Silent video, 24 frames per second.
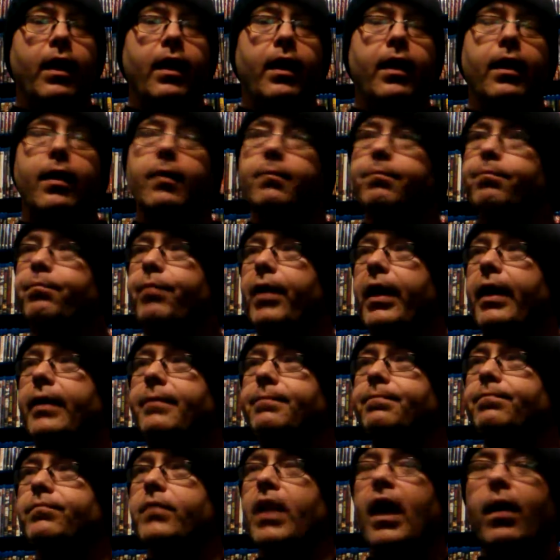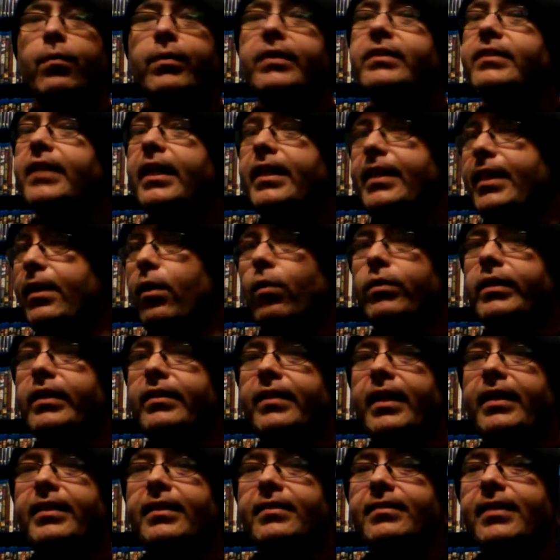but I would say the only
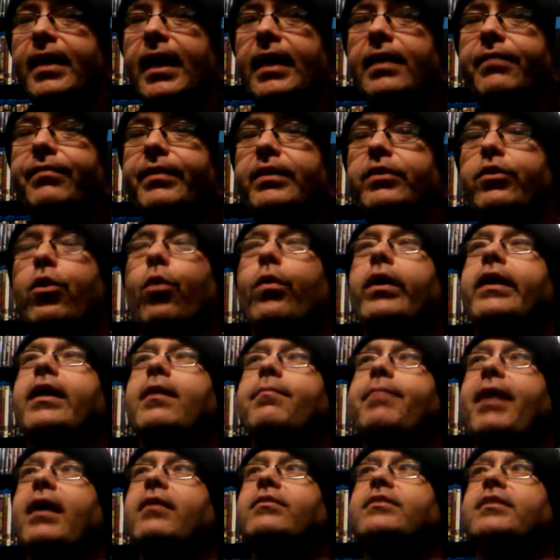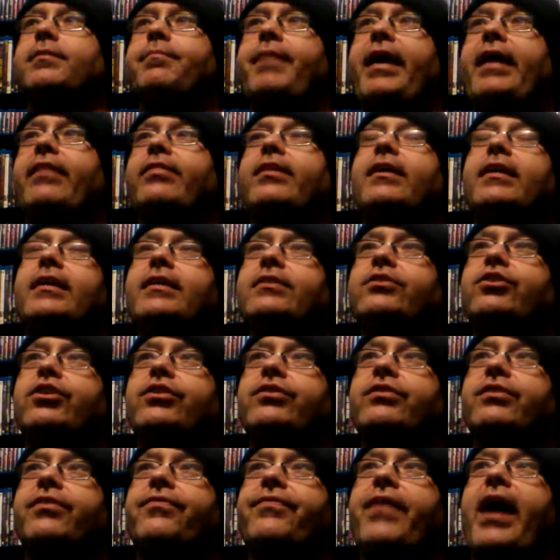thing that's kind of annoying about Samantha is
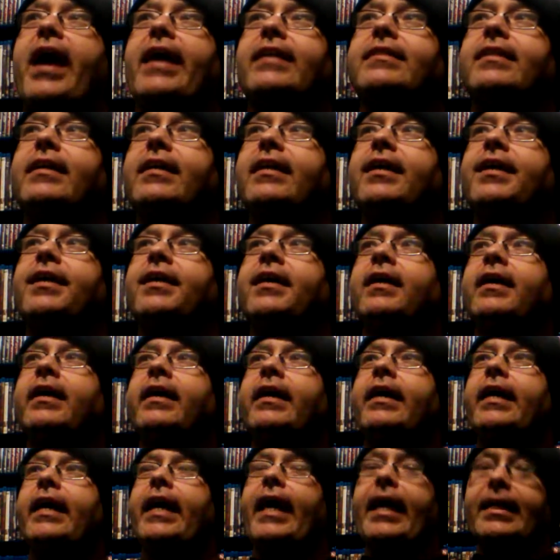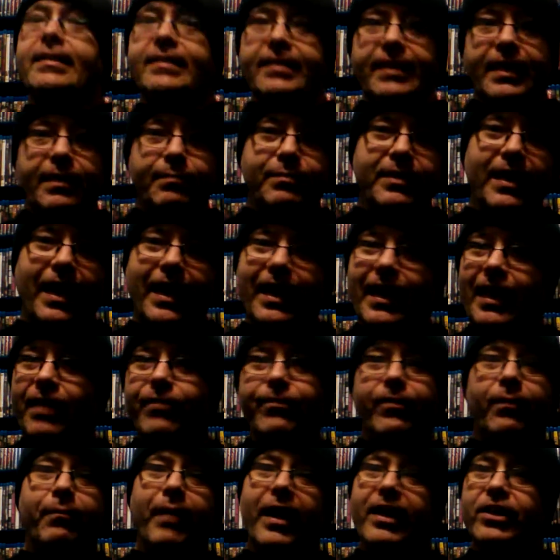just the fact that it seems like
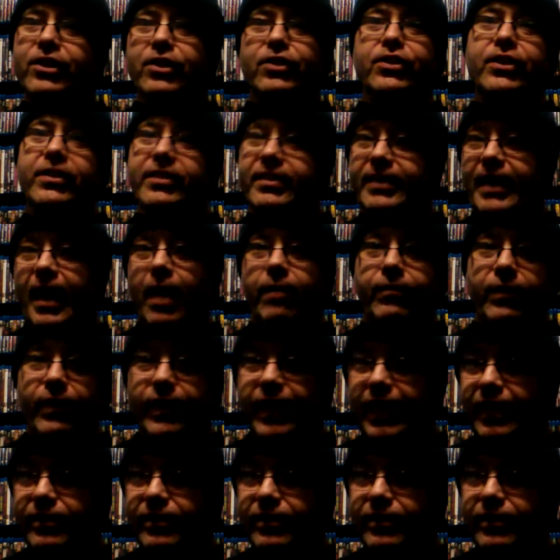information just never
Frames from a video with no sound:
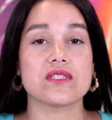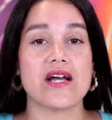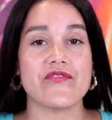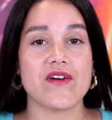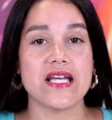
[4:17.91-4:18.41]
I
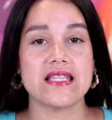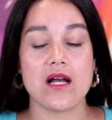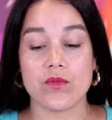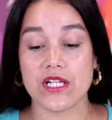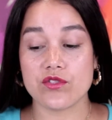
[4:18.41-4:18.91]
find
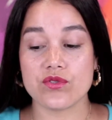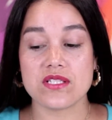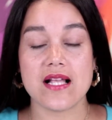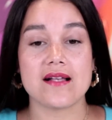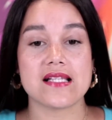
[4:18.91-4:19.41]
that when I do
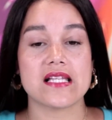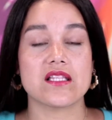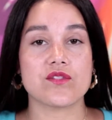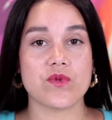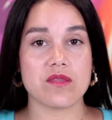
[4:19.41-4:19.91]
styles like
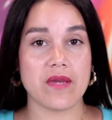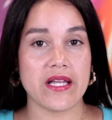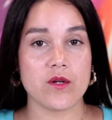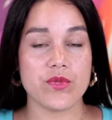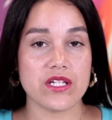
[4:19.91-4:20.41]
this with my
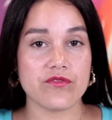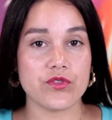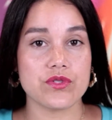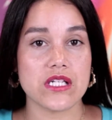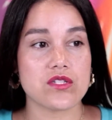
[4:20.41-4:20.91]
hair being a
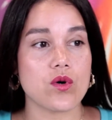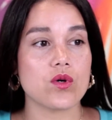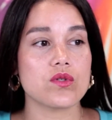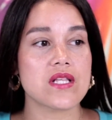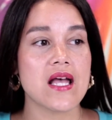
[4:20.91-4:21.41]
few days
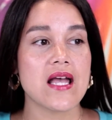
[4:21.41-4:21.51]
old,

__Problem to solve__
Please repeat the lines that run from the one holding "[4:18.91-4:19.41]" to the last line of the material, both included, exactly and without pictures.

__Response to this task__
[4:18.91-4:19.41]
that when I do
[4:19.41-4:19.91]
styles like
[4:19.91-4:20.41]
this with my
[4:20.41-4:20.91]
hair being a
[4:20.91-4:21.41]
few days
[4:21.41-4:21.51]
old,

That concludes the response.